Thanks! That gives me some good ideas for when I move from my apartment into a house (that'll be next year).


----------



## Vickie (Jul 18, 2013)

If you are getting any where near the rain we have gotten here in Ohio that's the cause I believe. Seems everyone I now that has more damp areas have a LOT more then those in dry areas. Such as Mother in law has a water pond near her home and you should see those darn bugs. However, my mother is not near any, has sand etc and hasn't seen any yet. 



Oxalis said:


> I just got home from work and found an earwig in my Russian tortoise enclosure. I sucked it up with the vacuum right away! My tortoise has the Zilla Alfalfa Meal Litter and timothy hay in his tank. The hay is in a sealed plastic tub. I keep everything locked up, including windows, and I don't bring anything in from outside so I don't know how this happened. My tortoise looks just fine so I don't think I need to call a vet but should I be looking for more bugs? Should I spray the room where I keep his tank? Any thoughts? Thanks, everyone!


----------



## johnsonnboswell (Jul 19, 2013)

Don't wait until you move to improve the substrate. An utterly dry environment isn't healthy, no matter what the pet store people told you. Tortoises in an arid climate burrow down to find moisture, and they do find it.


----------



## GBtortoises (Jul 19, 2013)

Oxalis said:


> I just got home from work and found an earwig in my Russian tortoise enclosure. I sucked it up with the vacuum right away! My tortoise has the Zilla Alfalfa Meal Litter and timothy hay in his tank. The hay is in a sealed plastic tub. I keep everything locked up, including windows, and I don't bring anything in from outside so I don't know how this happened. My tortoise looks just fine so I don't think I need to call a vet but should I be looking for more bugs? Should I spray the room where I keep his tank? Any thoughts? Thanks, everyone!

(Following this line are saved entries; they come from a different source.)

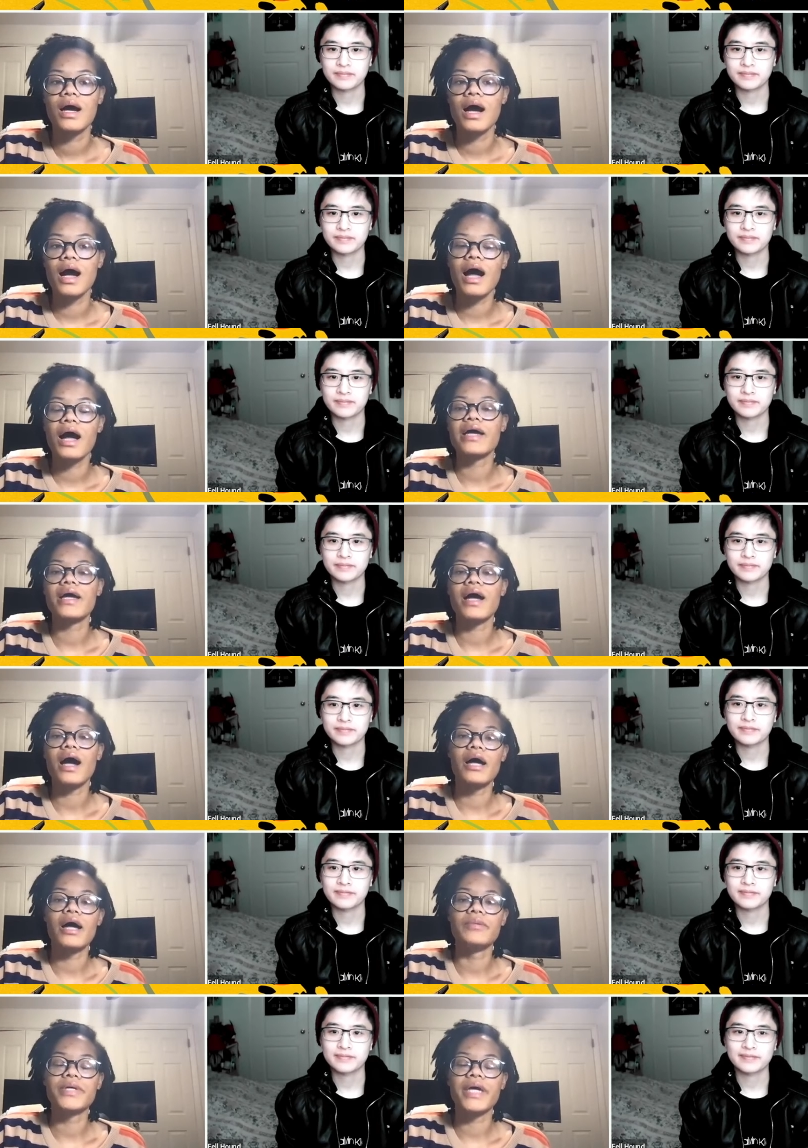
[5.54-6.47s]
Speaker 1: Hi,
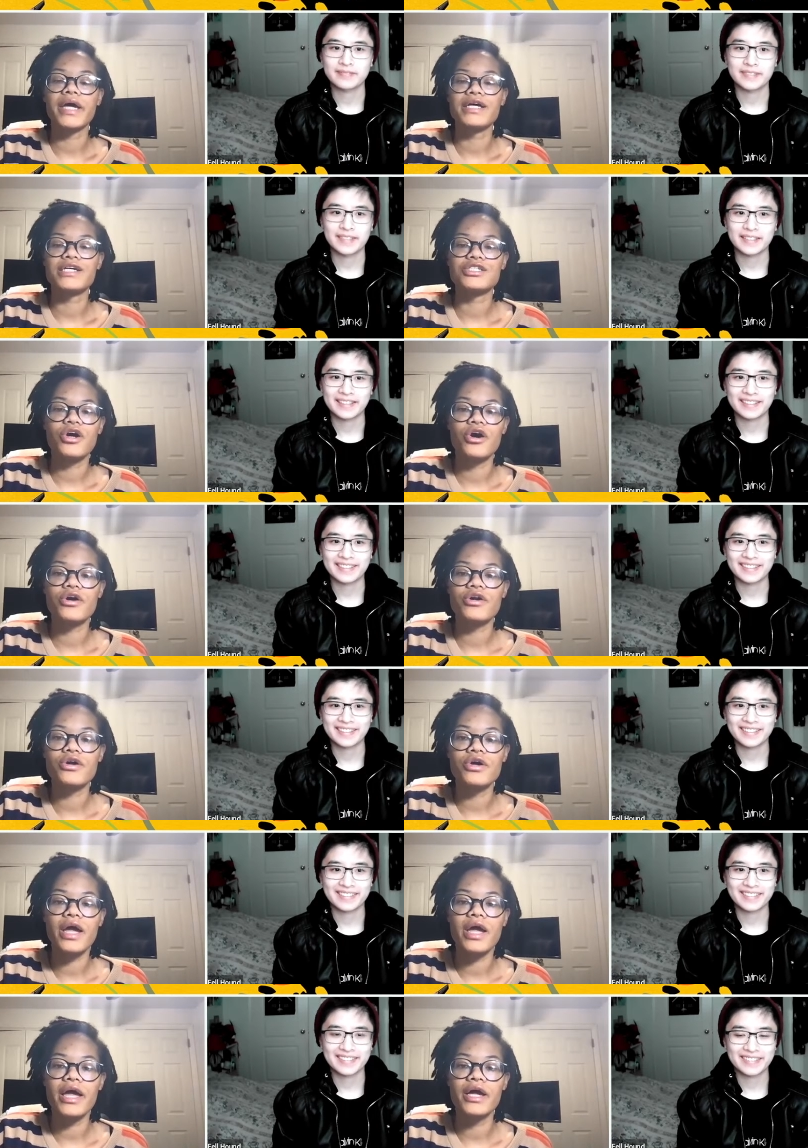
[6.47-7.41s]
I'm KS
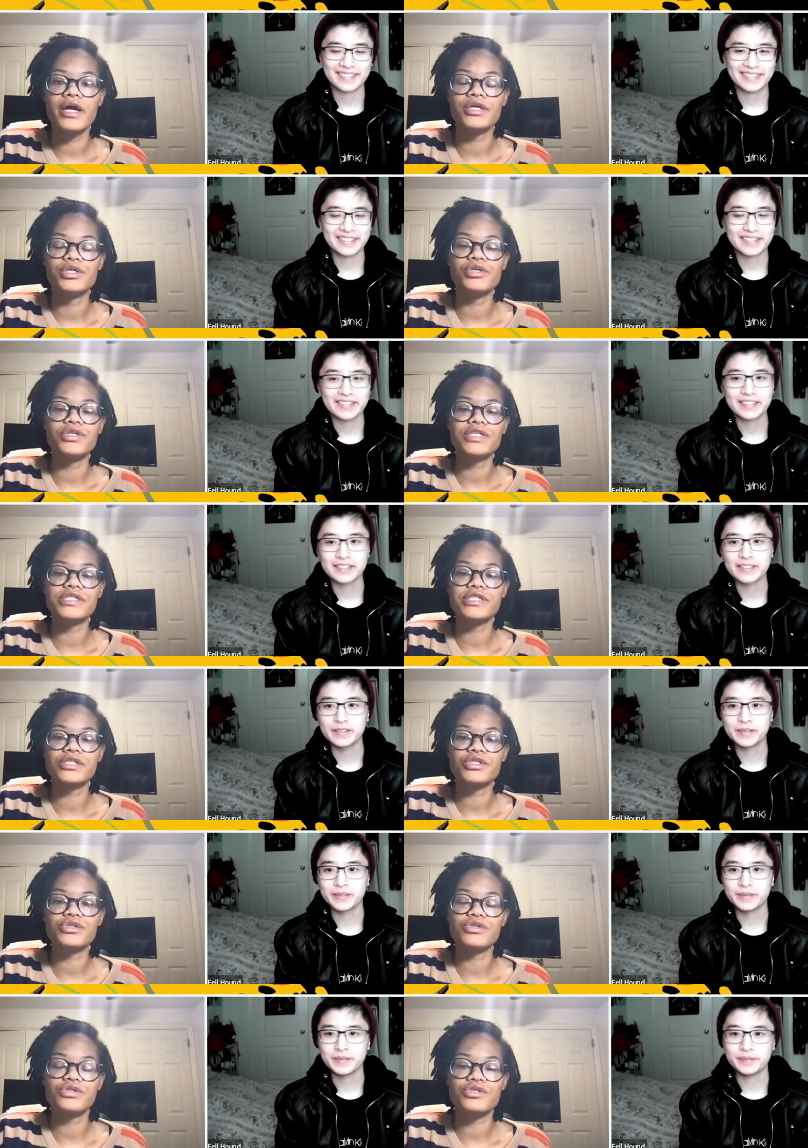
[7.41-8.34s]
Garner, and you're listening
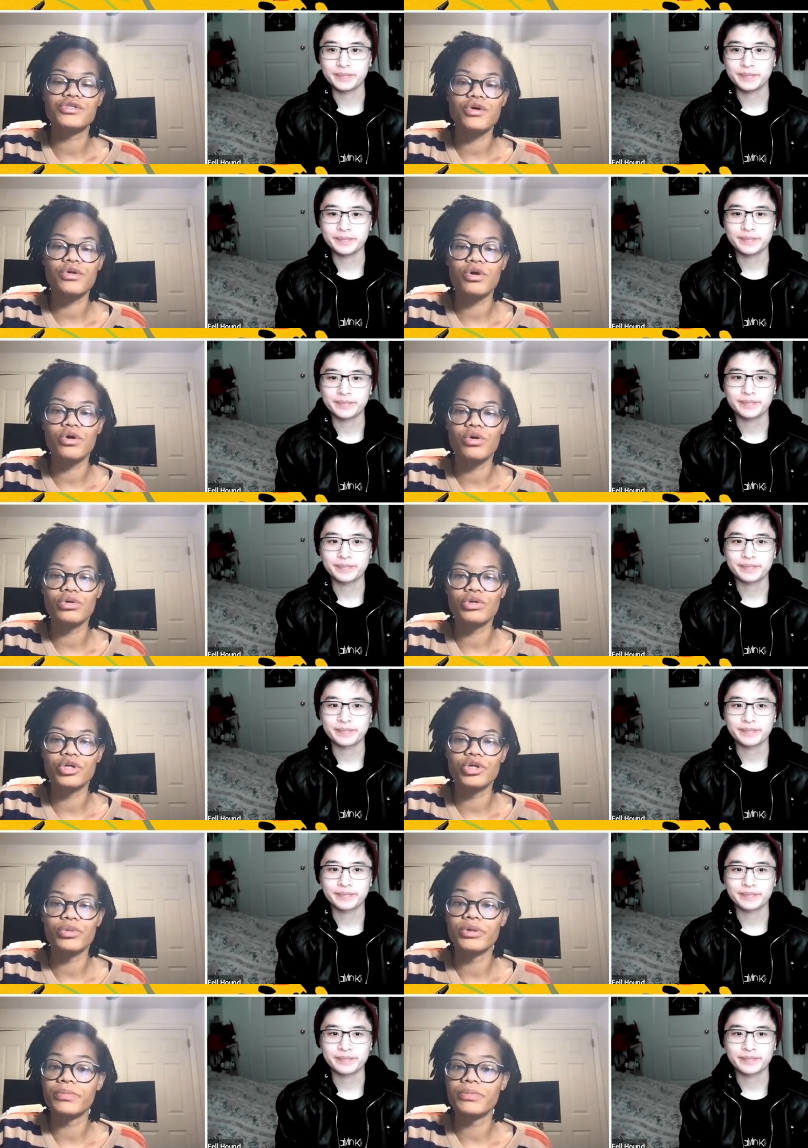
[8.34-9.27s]
to the Solo
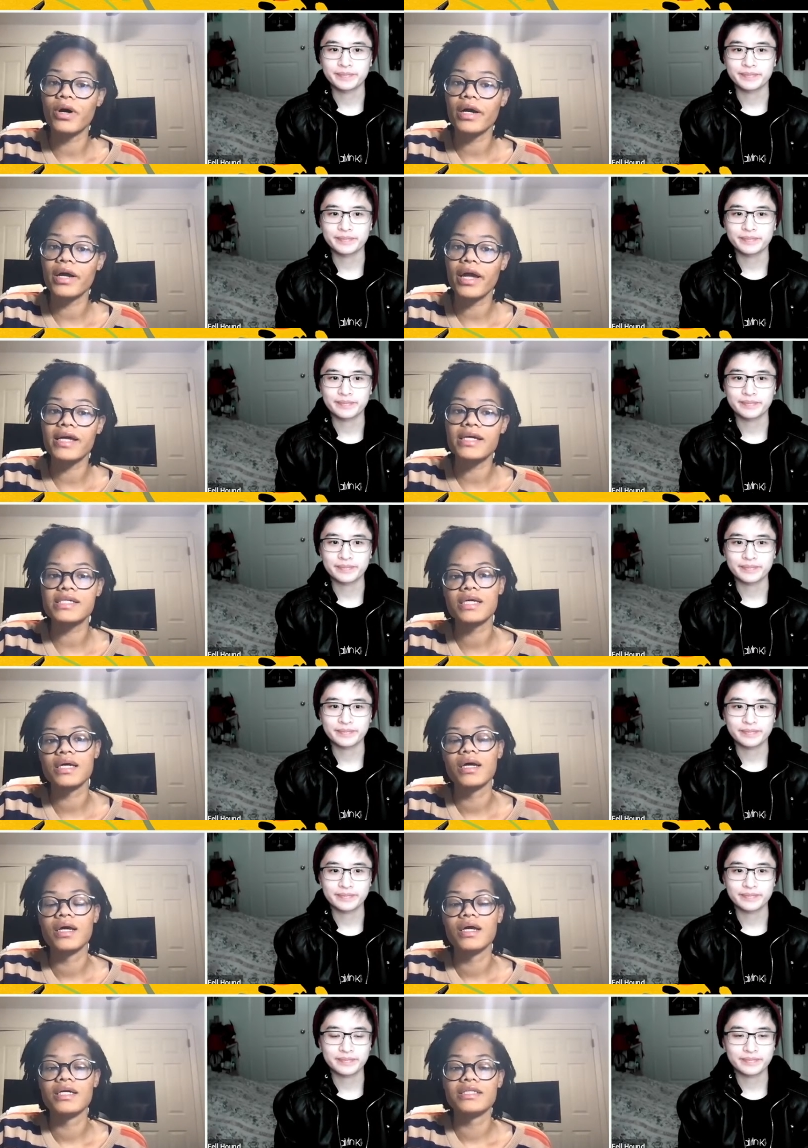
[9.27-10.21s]
Nerdbird podcast.
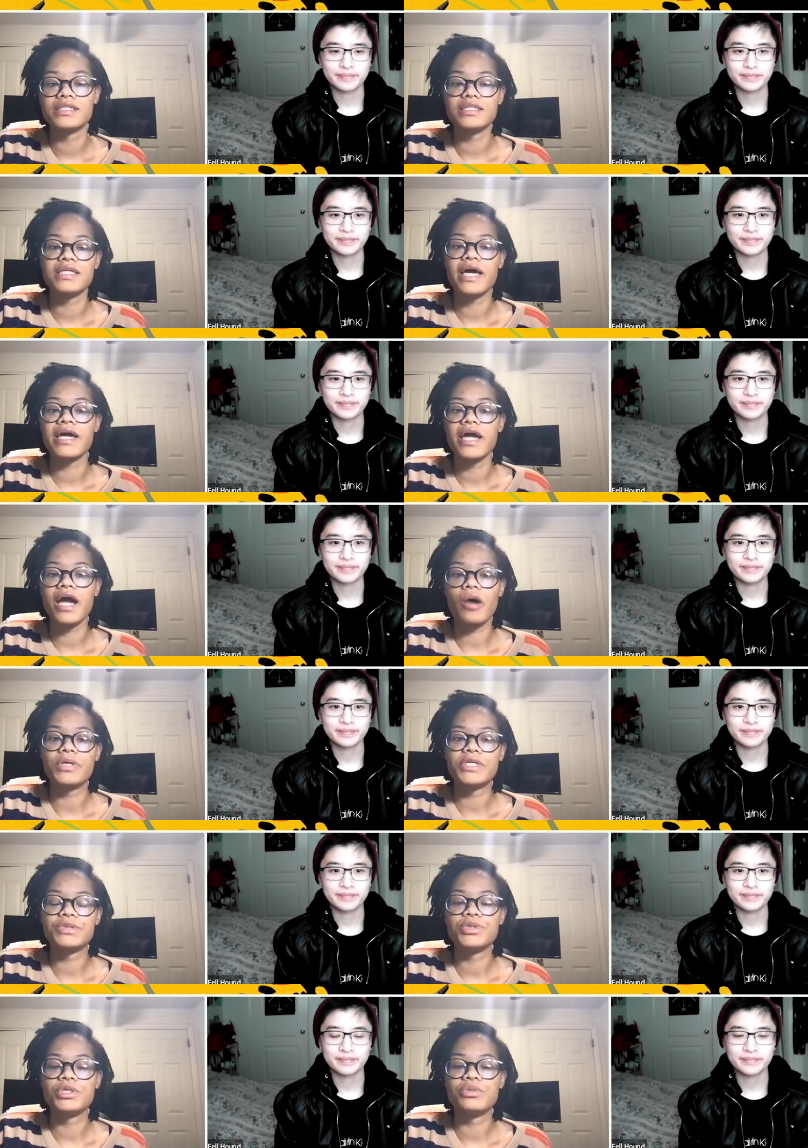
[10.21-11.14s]
Today, I'll be
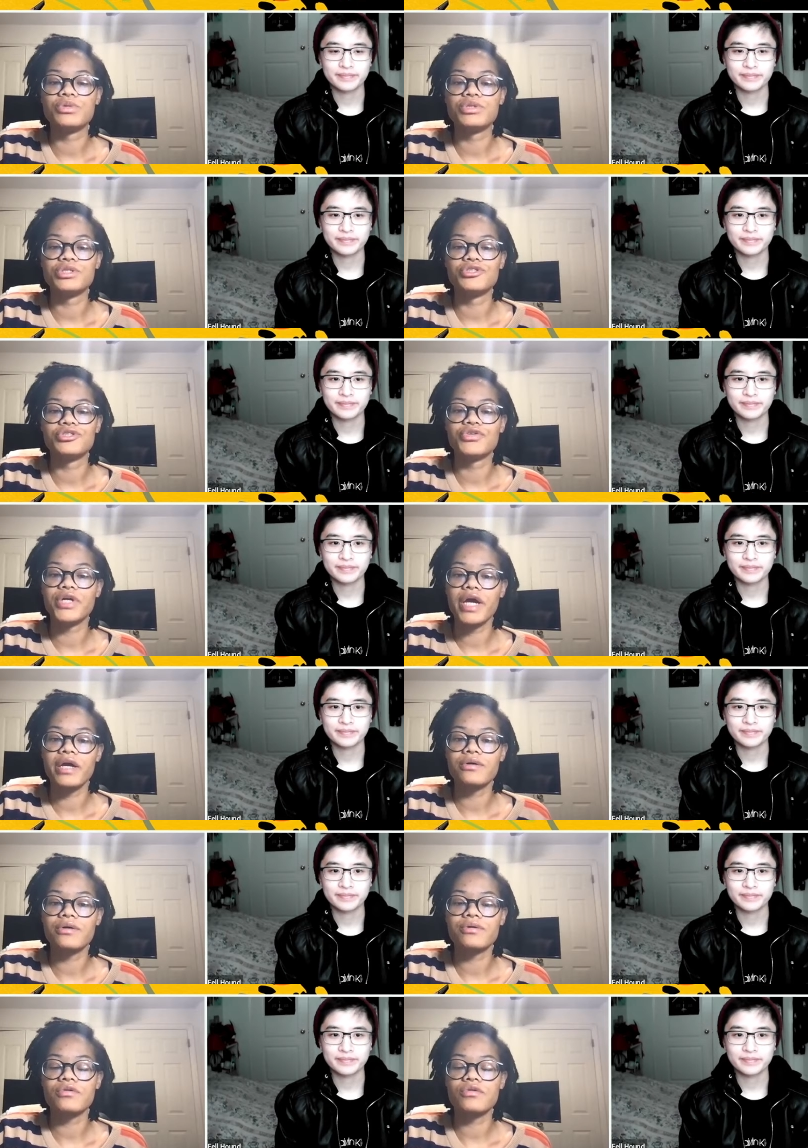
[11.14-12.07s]
speaking with the
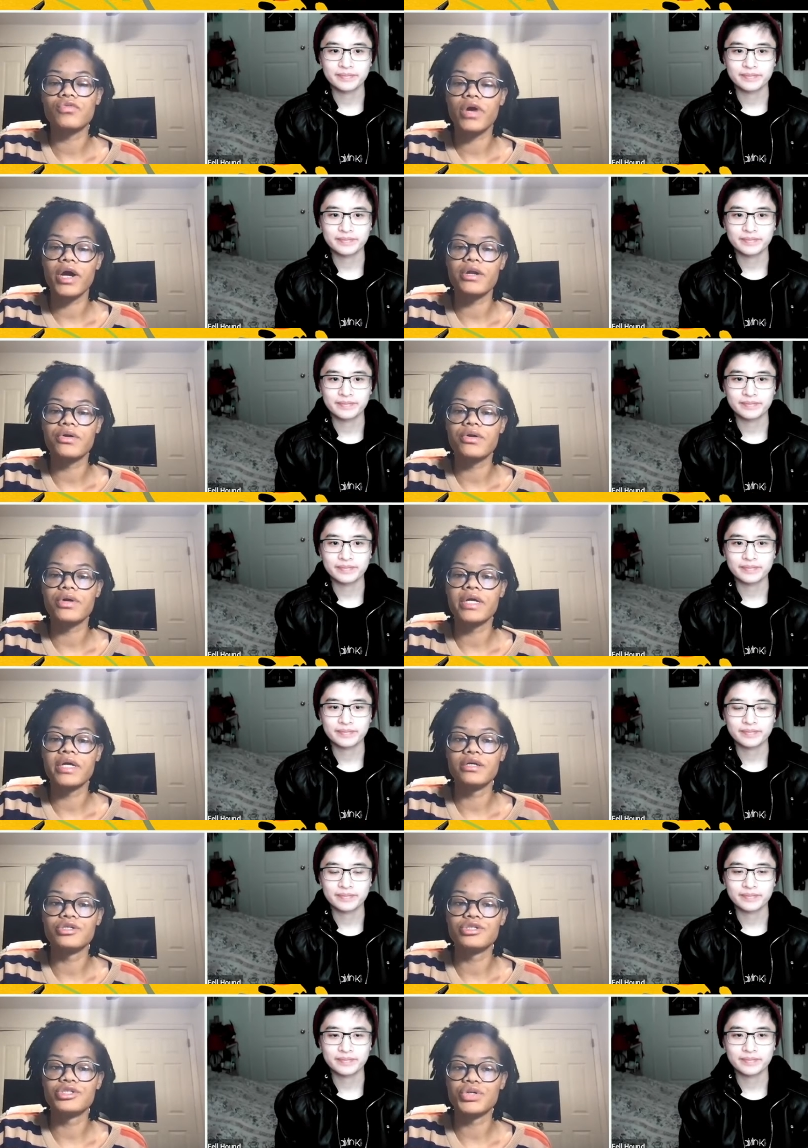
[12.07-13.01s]
creator, writer, and
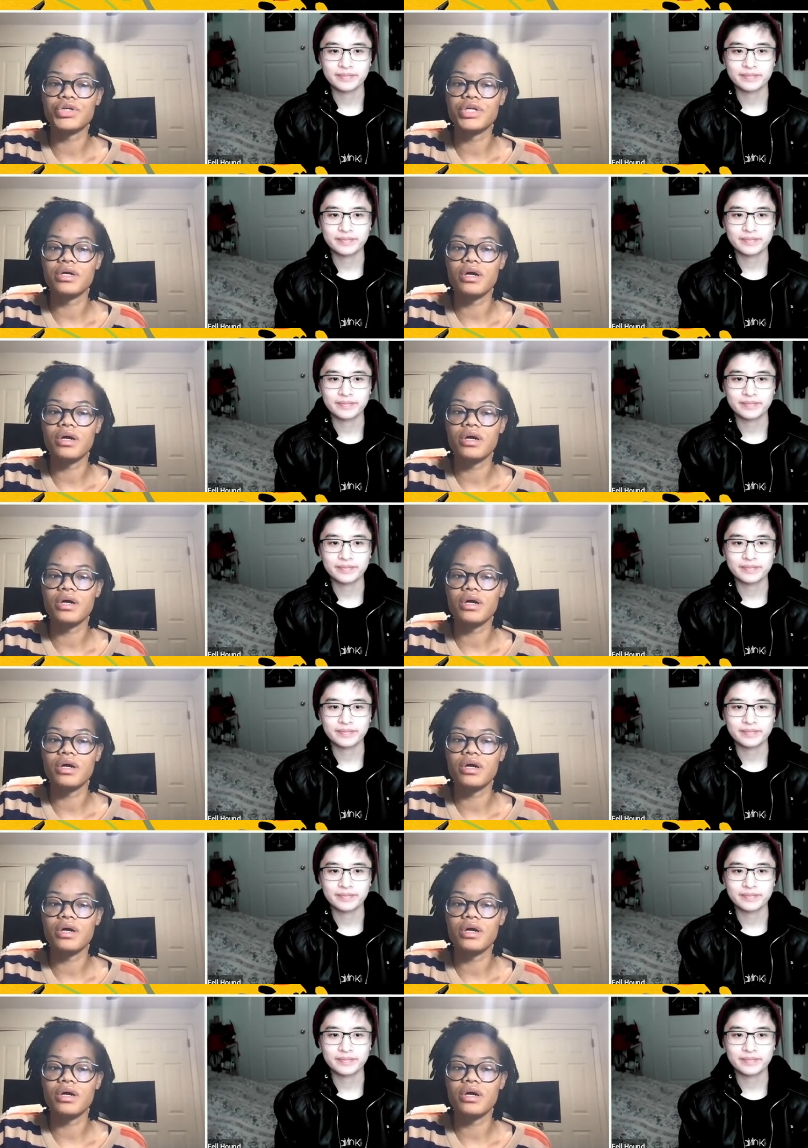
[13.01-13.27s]
illustrator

Earwigs get into houses through the smallest of openings and are everywhere this time of year because their eggs have hatched. While nobody likes the creepy little critters in their house, they're harmless.


----------



## Oxalis (Sep 26, 2013)

Tom said:


> Your russian would likely fare better on a better substrate too.



What exactly does the better substrate do, provide a more suitable humidity for the tort?  Thanks so much again for your help!!


----------



## Cymmie (Sep 26, 2013)

Soil, coco coir, orchid bark, or cypress mulch can be misted and therefore the humidity can be kept where your tortoise needs it. When you mist hay it will mold. Alfalfa I'm pretty sure molds too.


----------